**About this exercise:**
Your reply should hold every record exactly as given, with no pictures in it.
◇ ◇ ◇ ◇ ◇ ◇ ◇
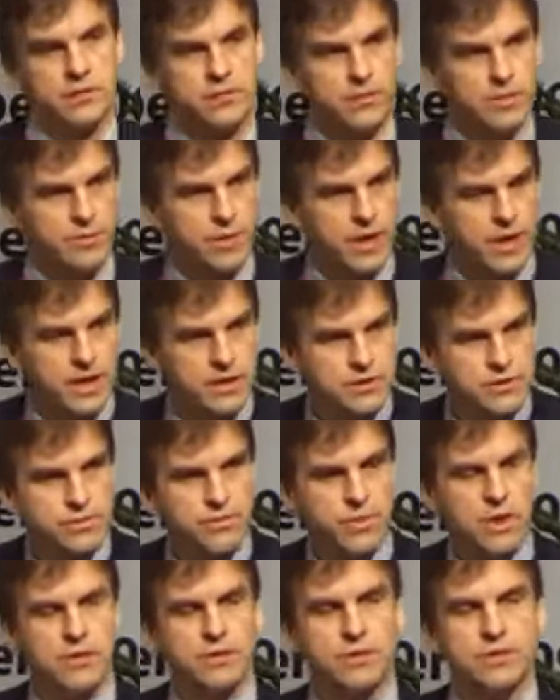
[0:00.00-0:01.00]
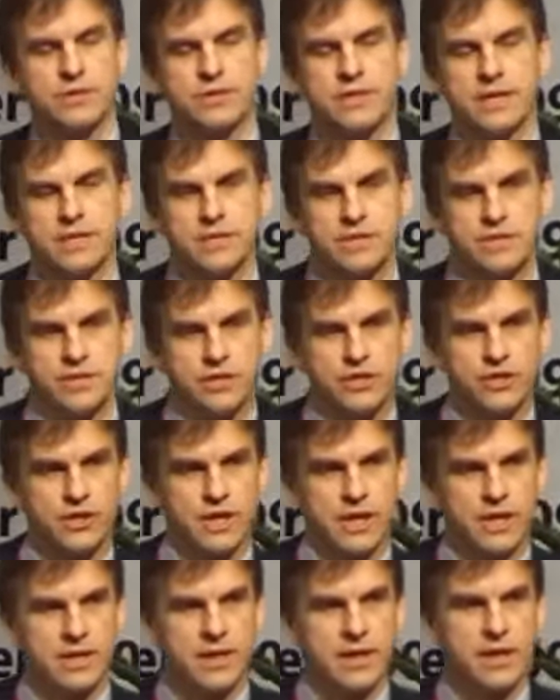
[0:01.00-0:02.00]
from a hydropower station in
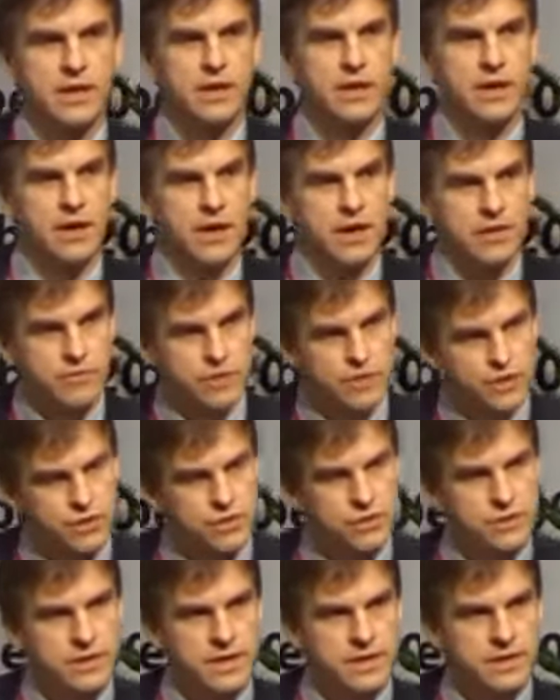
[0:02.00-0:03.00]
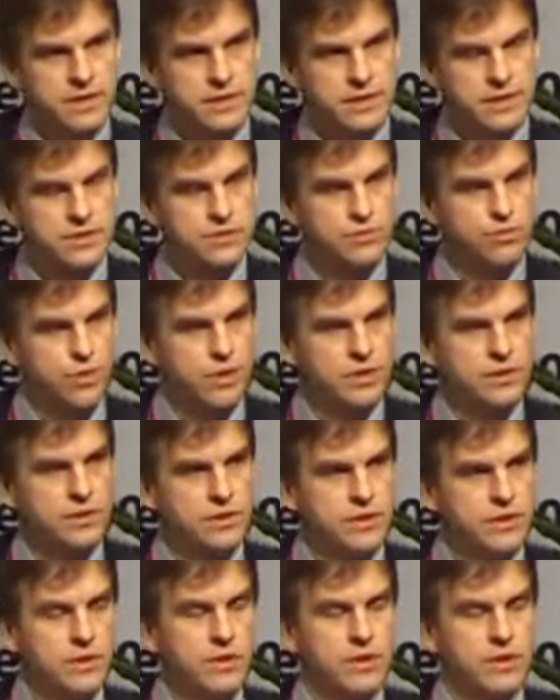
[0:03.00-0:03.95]
China, are we sure that is 1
◇ ◇ ◇ ◇ ◇ ◇ ◇
**Answer below:**
[0:00.00-0:01.00]
[0:01.00-0:02.00]
from a hydropower station in
[0:02.00-0:03.00]
[0:03.00-0:03.95]
China, are we sure that is 1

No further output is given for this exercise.